Sackett v. EPA – “The Waters of the United States”
On May 25, 2023, the United States Supreme Court released their opinion on Sackett v. Environmental Protection Agency, addressing the federal Clean Water Act’s (CWA) definition of “the waters of the United States.” In summary, the Court found the CWA extends only to adjacent wetlands where the party asserting jurisdiction can establish, “first, that the adjacent [body of water constitutes]…’water[s] of the United States’ (i.e., a relatively permanent body of water connected to traditional interstate navigable waters); and second, that the wetland has a continuous surface connection with that water, making it difficult to determine where ‘water’ ends and the ‘wetland’ begins.” With this holding, the Court rejected U.S. Environmental Protection Agency’s (EPA) position, and most recent federal regulation, that adjacent wetlands are considered waters of the United States and thus jurisdictional if they possessed a “significant nexus” to a traditional navigable water. The Court found EPA’s interpretation to be inconsistent with the text and structure of the CWA.

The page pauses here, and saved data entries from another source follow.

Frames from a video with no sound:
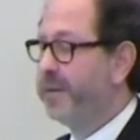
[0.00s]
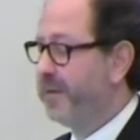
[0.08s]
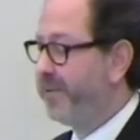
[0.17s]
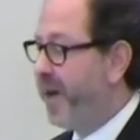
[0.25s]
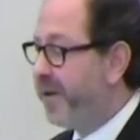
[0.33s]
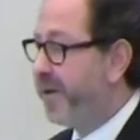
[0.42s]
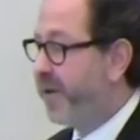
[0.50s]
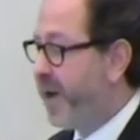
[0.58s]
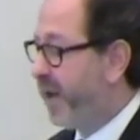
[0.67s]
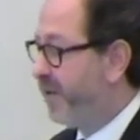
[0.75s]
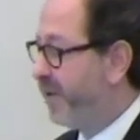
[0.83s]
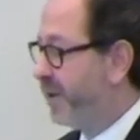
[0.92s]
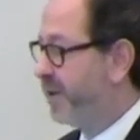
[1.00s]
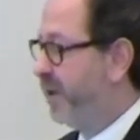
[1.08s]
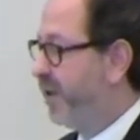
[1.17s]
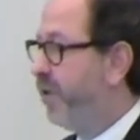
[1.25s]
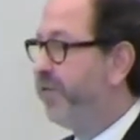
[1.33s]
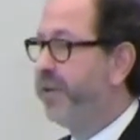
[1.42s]
very relevant,
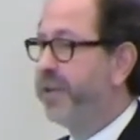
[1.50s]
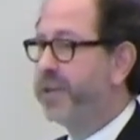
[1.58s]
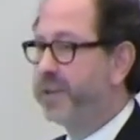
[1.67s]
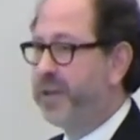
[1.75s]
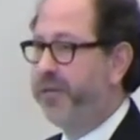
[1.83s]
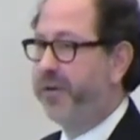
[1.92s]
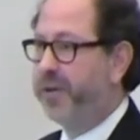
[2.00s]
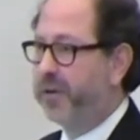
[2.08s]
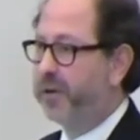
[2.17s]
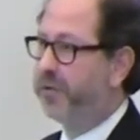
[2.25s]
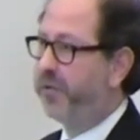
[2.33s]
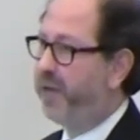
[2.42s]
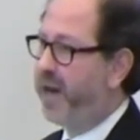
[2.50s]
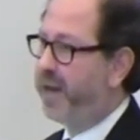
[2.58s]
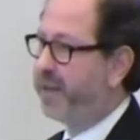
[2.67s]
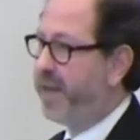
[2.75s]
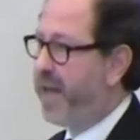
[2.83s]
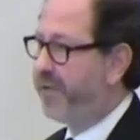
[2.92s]
often it's difficult to find
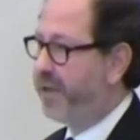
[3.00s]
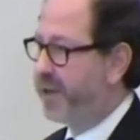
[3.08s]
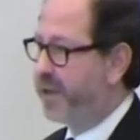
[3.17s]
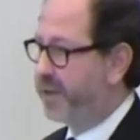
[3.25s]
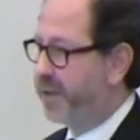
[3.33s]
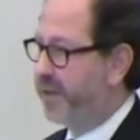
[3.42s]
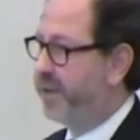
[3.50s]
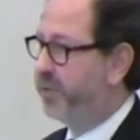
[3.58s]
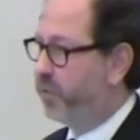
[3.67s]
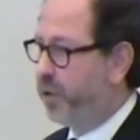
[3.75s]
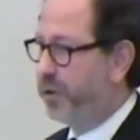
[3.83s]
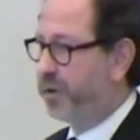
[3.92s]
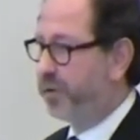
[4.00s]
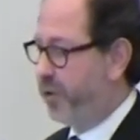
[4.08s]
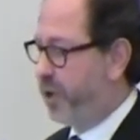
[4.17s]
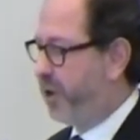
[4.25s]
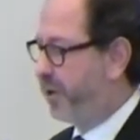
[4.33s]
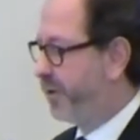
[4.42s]
the evidence that this works or
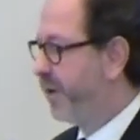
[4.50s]
not.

Ultimately, the Supreme Court’s decision narrowed the definition and standard of what constitutes a “waters of the United States” as defined in the CWA. The Supreme Court held that the CWA extends to “wetlands with continuous surface connection to bodies that are ‘waters of the United States’ in their own right,” so that they are “indistinguishable” from those waters. They further endorsed previous decisions that characterized the CWA’s use of “waters” as encompassing relatively permanent, standing or continuously flowing bodies of water resulting in “geographic[al] features that are described in ordinary parlance as ‘streams, oceans, rivers, and lakes.’” The decision reversed the judgement of the United States Court of Appeals for the Ninth Circuit and remanded the case for further proceedings consistent with this opinion.